A Factory in China has successfully developed a CNC JCO forming machine, with forming quality comparable to that of advanced foreign equipment. It is widely used by Chinese straight seam submerged arc welded pipe manufacturers and is also exported in large quantities to India, Mexico, and other countries, significantly contributing to the further promotion of JCOE process technology. The equipment level of the main engine in China’s LSAW pipe units is higher than that of India and is comparable to the world’s top level. In terms of informatization and automation, China is on par with India but still lags significantly behind the advanced production lines in Europe and Japan. China lags behind Europe and India in the development and performance of X65 and X70 sour service pipelines but leads in X80 performance.

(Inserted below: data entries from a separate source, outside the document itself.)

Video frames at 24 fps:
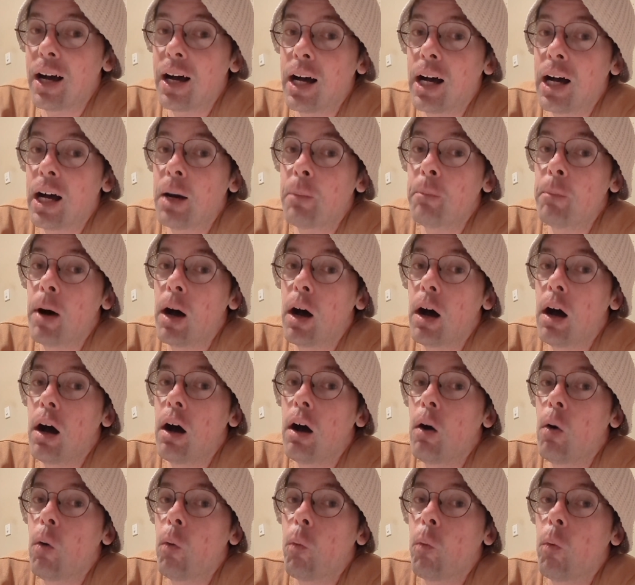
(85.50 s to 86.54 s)
Um,
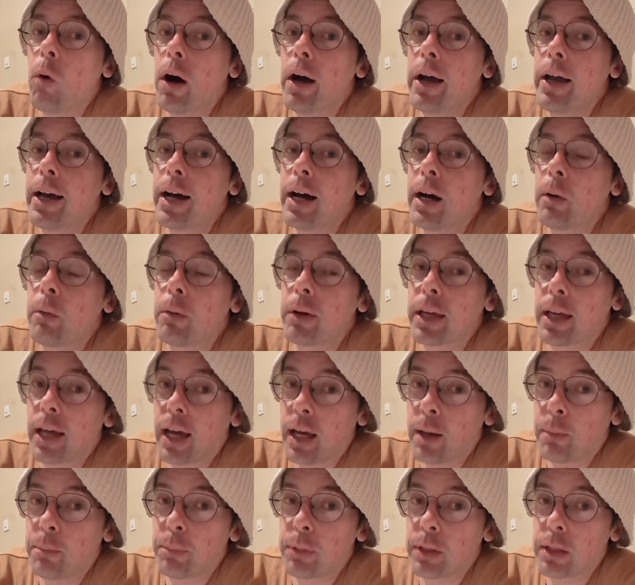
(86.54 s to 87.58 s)
why are we
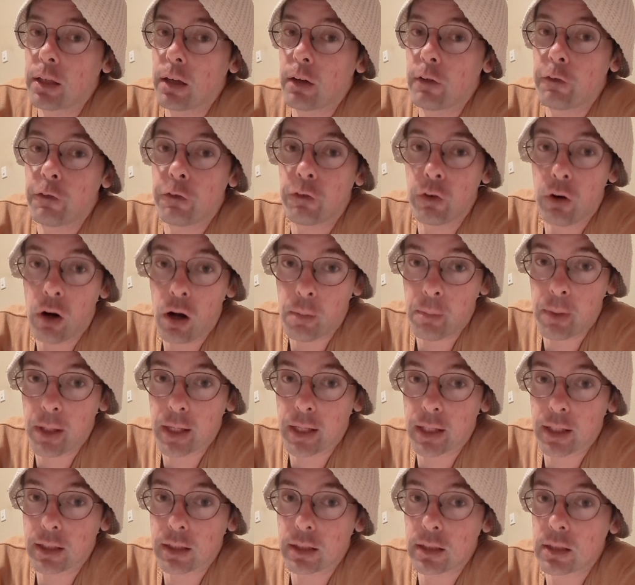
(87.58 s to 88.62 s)
happier from
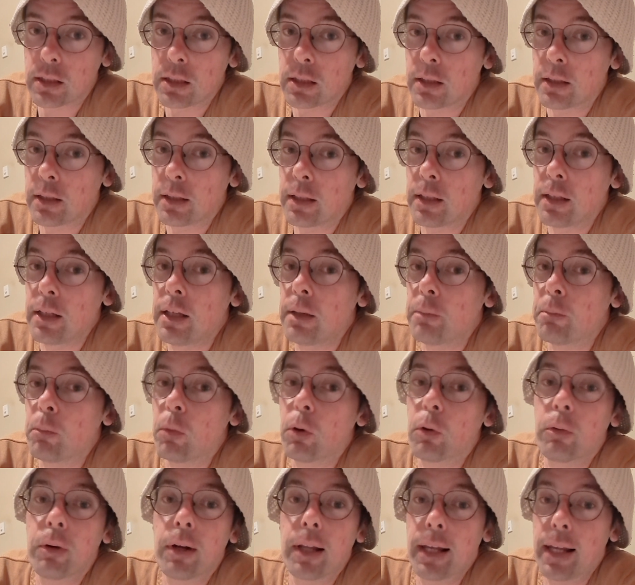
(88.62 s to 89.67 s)
it,
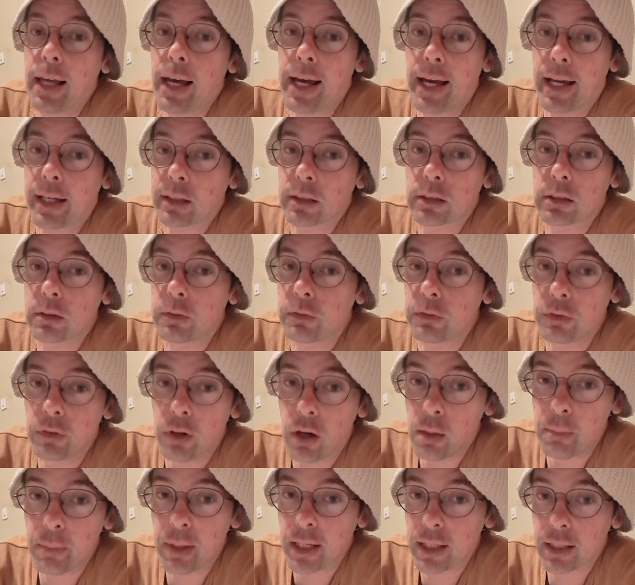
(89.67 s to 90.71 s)
more relaxed
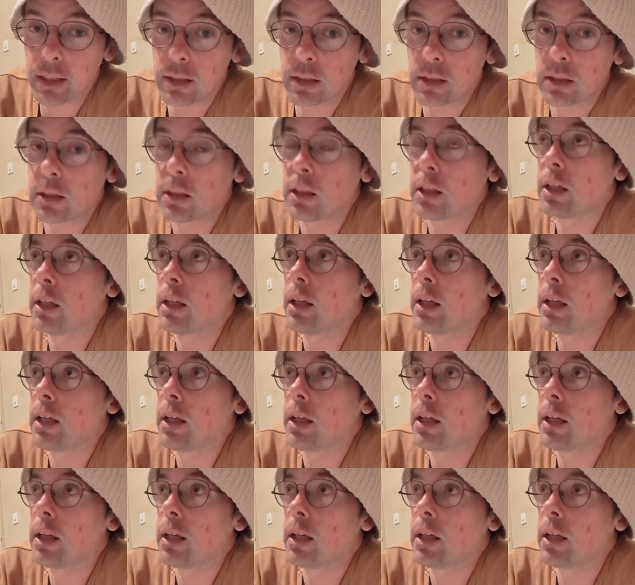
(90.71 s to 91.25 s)
from it?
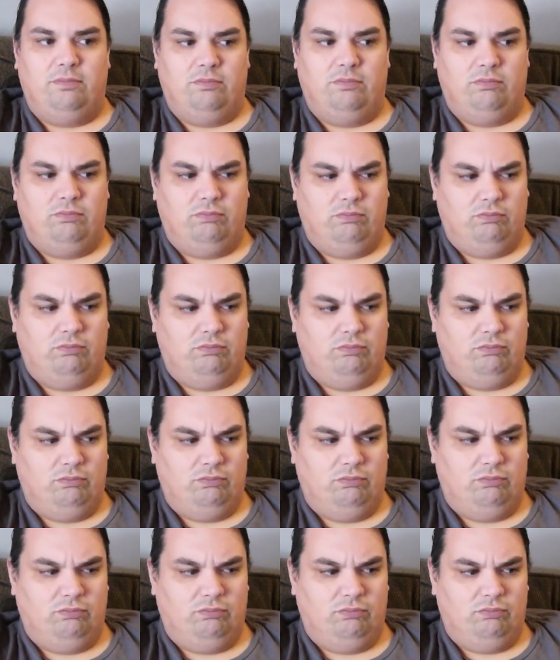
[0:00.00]

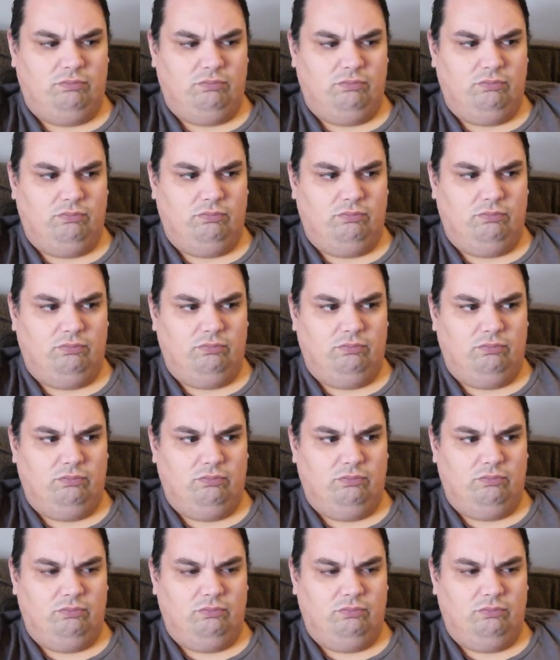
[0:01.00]

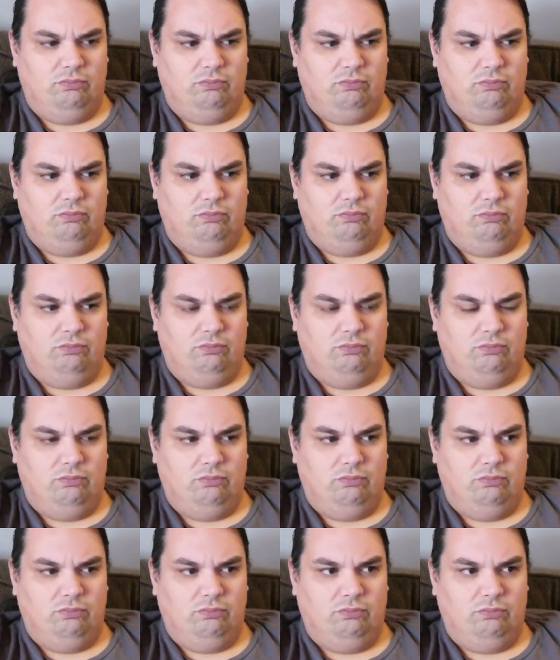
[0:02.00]

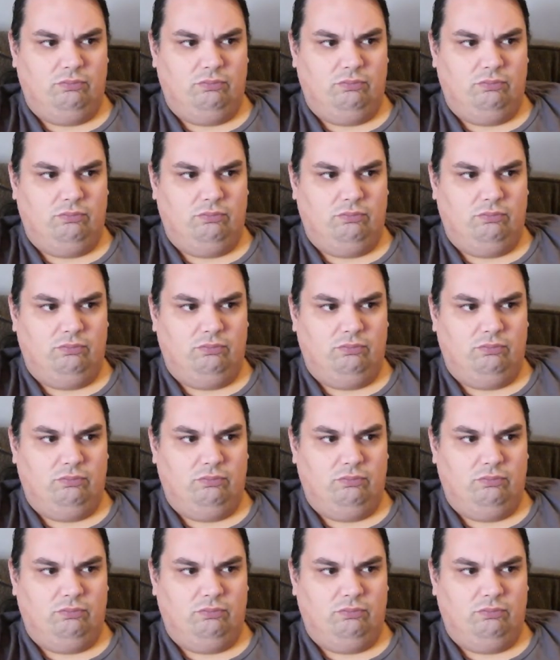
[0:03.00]
[no speech]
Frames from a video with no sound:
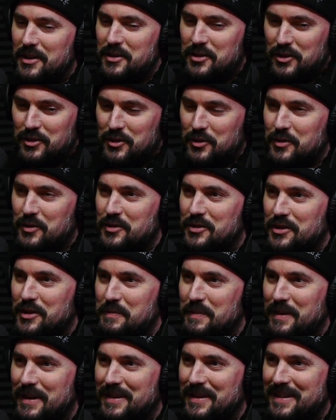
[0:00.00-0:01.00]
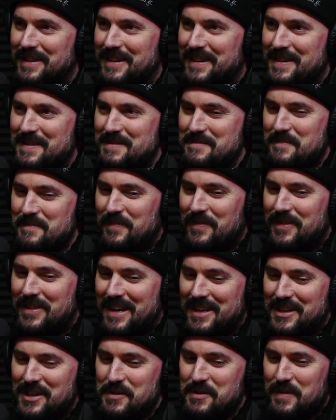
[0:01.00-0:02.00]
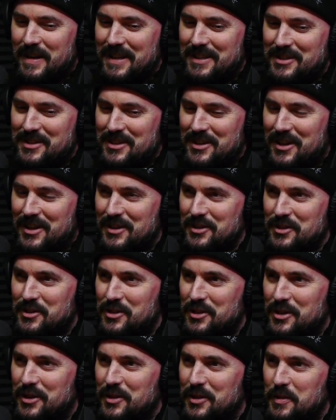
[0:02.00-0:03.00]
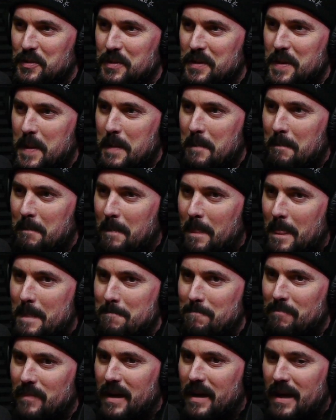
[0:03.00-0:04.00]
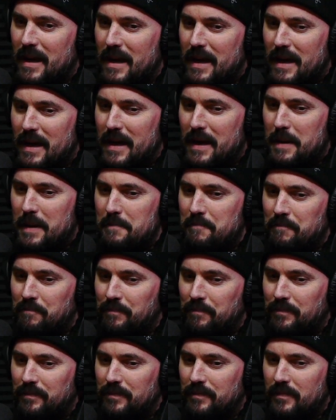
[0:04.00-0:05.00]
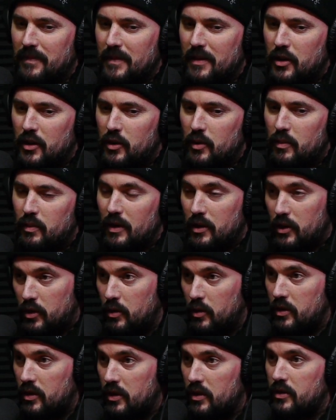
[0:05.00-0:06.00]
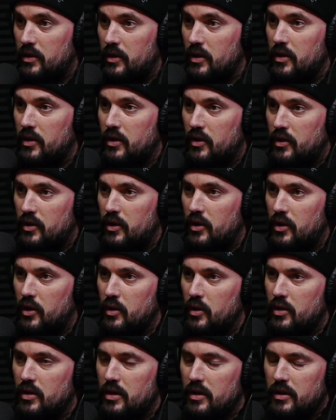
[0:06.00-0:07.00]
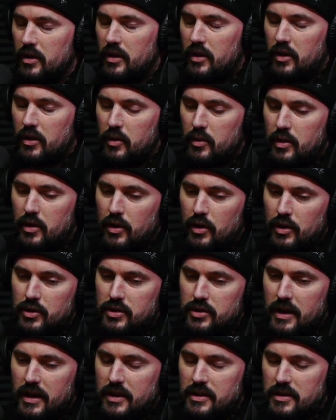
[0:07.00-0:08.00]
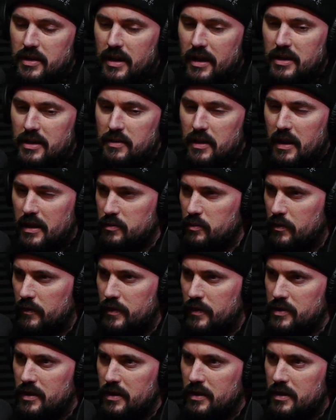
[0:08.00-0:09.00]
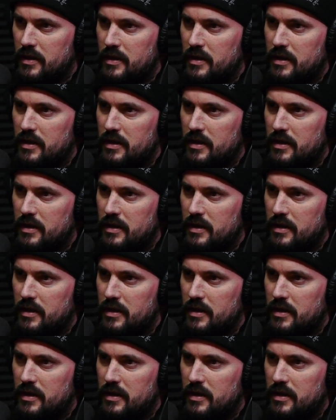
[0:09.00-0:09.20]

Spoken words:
And you started doing CP. Then you went on to, you're doing your new course next month, is it?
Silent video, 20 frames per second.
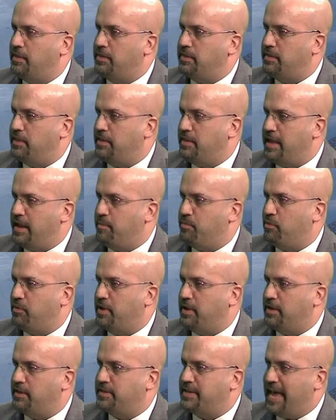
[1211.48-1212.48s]

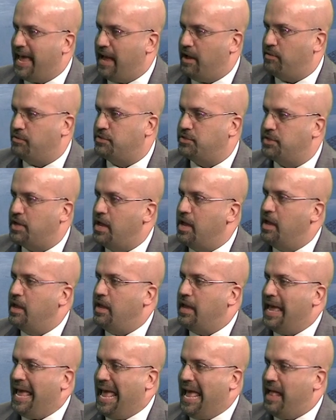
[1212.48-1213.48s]
neighboring towns
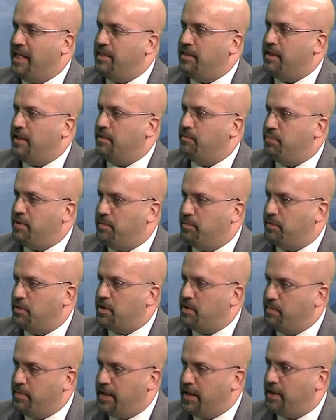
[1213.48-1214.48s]
and people
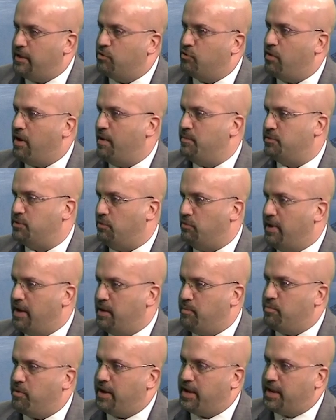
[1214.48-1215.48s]
committing crimes
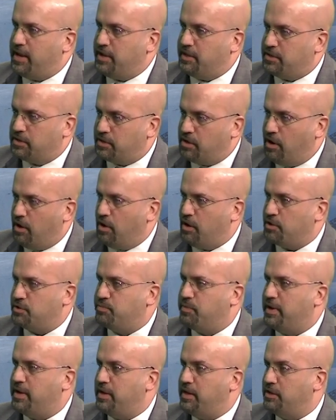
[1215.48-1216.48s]
already, breaking into cars,
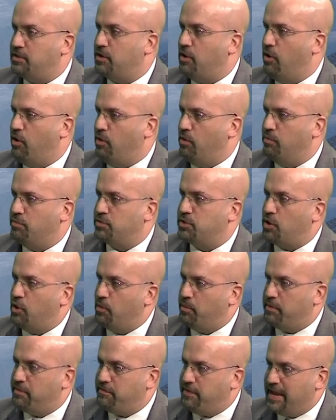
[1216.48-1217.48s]
breaking into homes,
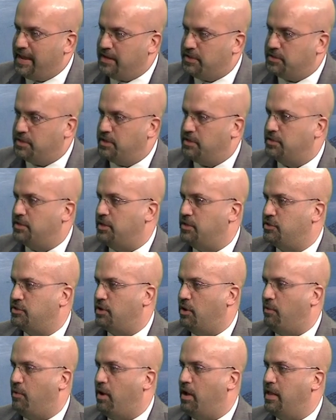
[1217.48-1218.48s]
home invasions, and
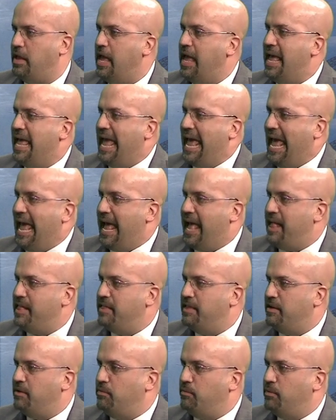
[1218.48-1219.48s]
so on.
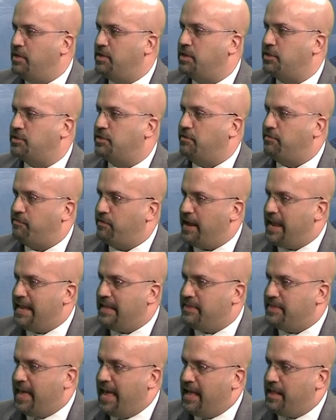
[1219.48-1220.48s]
And we're just
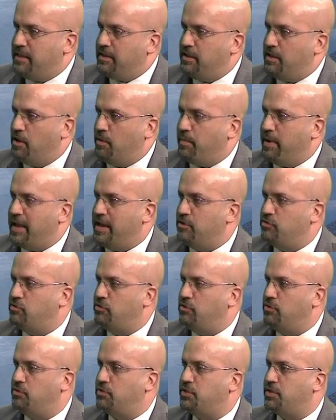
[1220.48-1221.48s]
afraid that, by
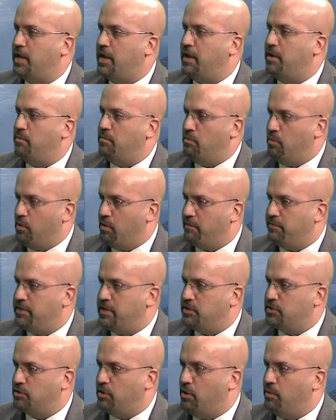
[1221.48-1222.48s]
introducing more of
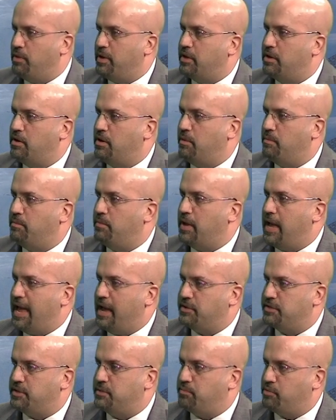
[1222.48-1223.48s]
these low-income
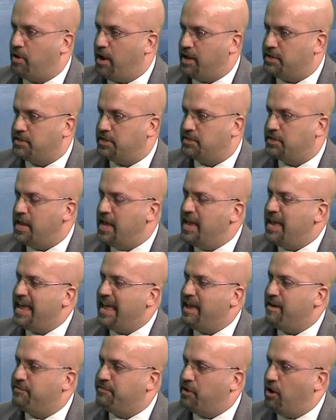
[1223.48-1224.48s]
housing projects,
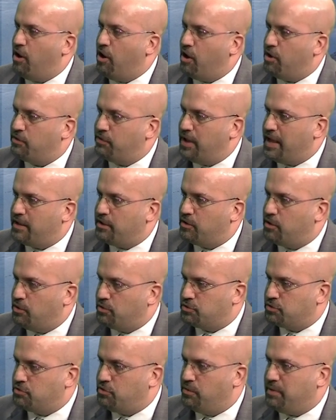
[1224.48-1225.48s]
if the Heartland
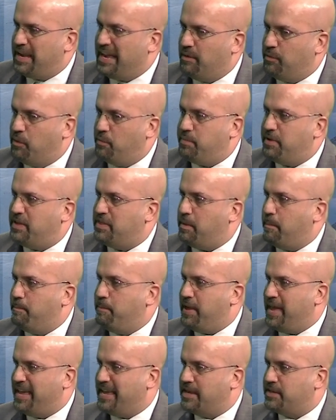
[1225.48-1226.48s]
goes through, it would be the
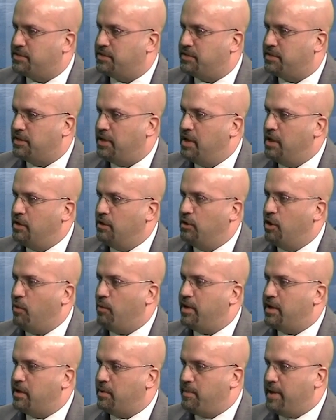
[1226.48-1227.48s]
biggest
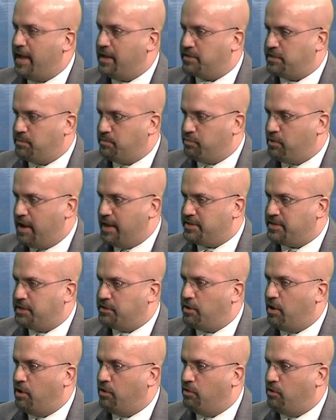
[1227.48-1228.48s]
low-income housing
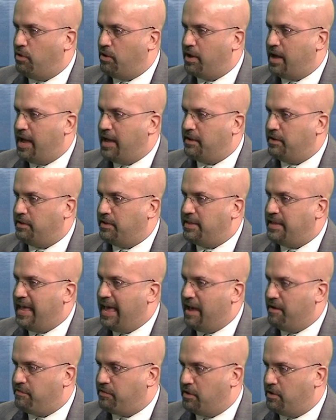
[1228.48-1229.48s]
project on Long Island
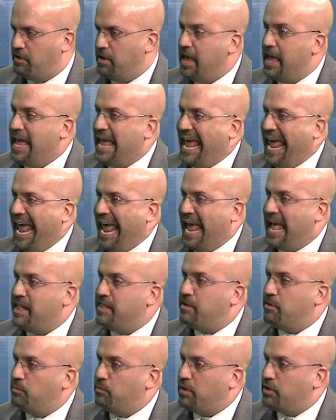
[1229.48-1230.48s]
ever.
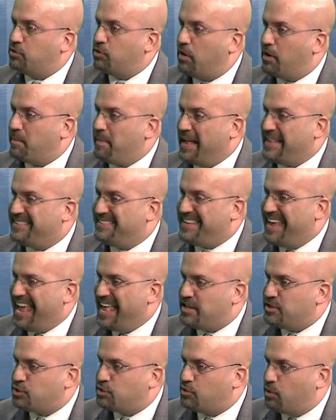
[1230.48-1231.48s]
And we're talking about
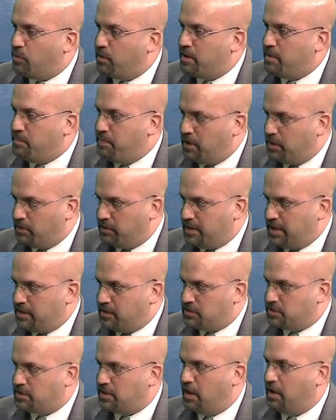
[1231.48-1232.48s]
10-story
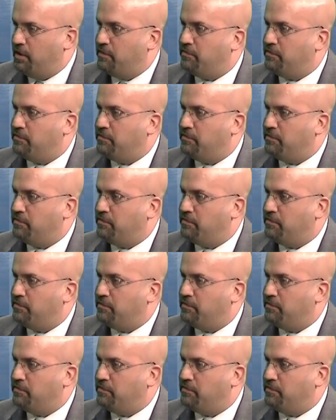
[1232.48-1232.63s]
buildings of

The annual production capacity of China’s LSAW pipes has exceeded 3 million tons, far surpassing Chinese market demand. However, many companies are still eager to enter the market, and some production lines are under construction. It is estimated that by 2011, China’s LSAW pipe production capacity will reach 4 million tons per year, while national demand for large-diameter conveying steel pipes is only 3 million tons per year, with spiral welded pipes still widely used. Competition in the foreign market is also very fierce, making it inappropriate to build new production lines. It is necessary to effectively change the development model, implement informatization and automation transformations of existing production lines, improve quality assurance capabilities, vigorously develop new products—such as offshore oil pipes and heavy thick-walled structural steel pipes—and open up new markets.
 
4. Conclusion
Over the past decade, welded pipe technology has made significant strides, and the production capacity and quality of welded pipes have greatly improved. However, market competition has become more intense, and the demands for improving steel pipe performance and reducing costs have increased. China’s welded pipe enterprises should accelerate equipment transformation and upgrades to meet the requirements for high performance, high steel grade, large wall thickness, and high dimensional accuracy in pipelines. They should thoroughly update non-destructive testing equipment to ensure reliable operation. Through informatization transformation, they should achieve a leap from basic automation to full-line automation and informatization, elevating their operations to the level of advanced pipe factories in Europe and Japan. This will enable users to trust Chinese products more than Indian products, helping China establish a strong foothold in the competitive market and become a true global steel pipe power.